このトンネルの中歩いている時ですが、たまに車がとぎれると、暗い中気持ち悪い
くらいの静寂が訪れる瞬間がありました。
何度か背後に気配を感じて振り向きました。
もちろん誰もいません。
帰っていろいろ調べてみたところ、やはりその手の話題でも有名なトンネルの
ようです。
これ以上は書けません。

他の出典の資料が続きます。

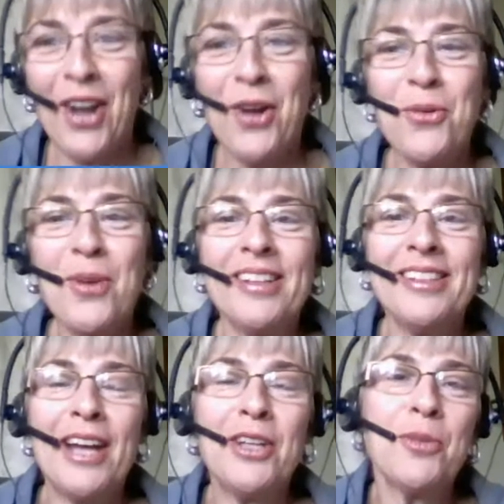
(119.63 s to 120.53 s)

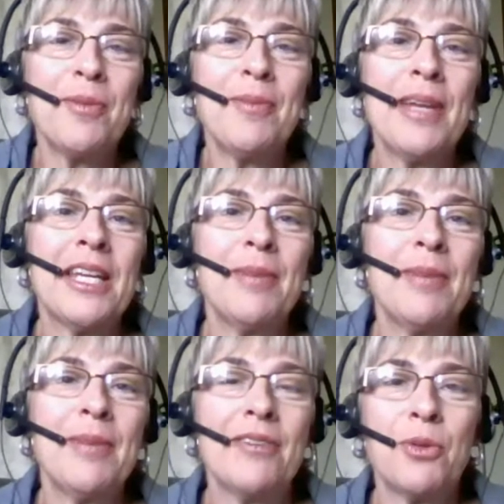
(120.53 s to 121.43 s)
Well, now you're making
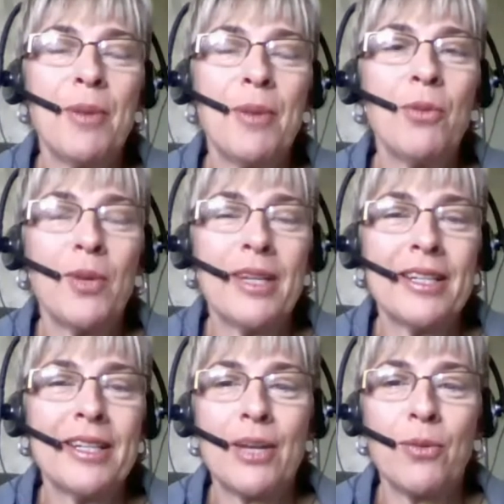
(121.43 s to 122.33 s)
me have to remember what
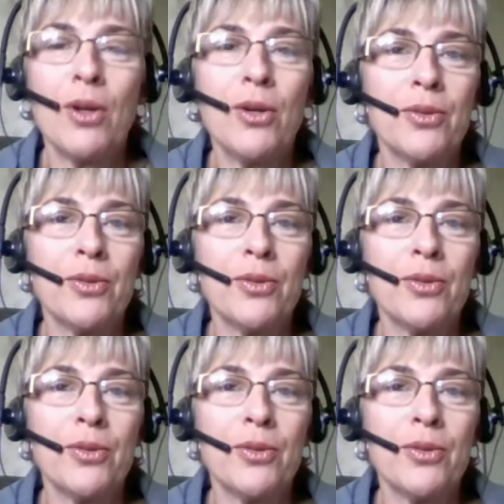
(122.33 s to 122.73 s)
it is I wrote.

マジ恐いです。
重ね重ね、行く前に知らなくてヨカッタ・・・
投稿情報: kerokerobouzu | 2009/03/18 00:58
あひるさん、こんばんは。
もうこの道は自転車で走りませんよ(苦笑)
雷電トンネル抜けた後、松前に向かって走っているという筋金入りの自転車オヤジと
少々話しました。
このオヤジが言うに、「積丹は・・・心してかかれ」とのこと。
あまりのキツイ旅に弱気になっていた私は、この一言で積丹周りを中止しました。
そうでなくとも積丹には30以上もトンネルがあるのですから。
次回は小樽から稚内に向けて走りますが、トンネルはほとんどないようです。
行きたかった積丹の神威岬には、バイクでチャレンジしま~す。
あっ、あひるさんの雷電写真見たいです。
よろしくお願いシマス。
投稿情報: kerokerobouzu | 2009/03/18 01:50
稚内に向けてですか、、、では、、、
http://www.hokkaido-douro.net/kokudo/231/231-1/1-5.html
で予習してくださいネ。
思い出はこの辺りで・・・
積丹半島も詳しく載ってますよ。
http://www.hokkaido-douro.net/kokudo/229/229-5/5-2.html
投稿情報: あひる | 2009/03/18 22:14
あひるさん、どうもありがとうございます。
さすが往年の北海道マニア!
稚内方面に向けての海岸線は美しいですなぁ。
しかし少々のトンネルが気になります。
200メートルぐらいだと勢いで抜けられますが、
1000メートル級はヤバイです。
きちんとした歩行者用レーンがあればいいのですが、
なぜか北海道のトンネルは歩行者は軽視されています。
実は小樽からのコースは美唄周りで行こうかなと思ってます。
留萌から再び海岸に出てそのまま北上。
このコースだと完全にトンネルは回避できます。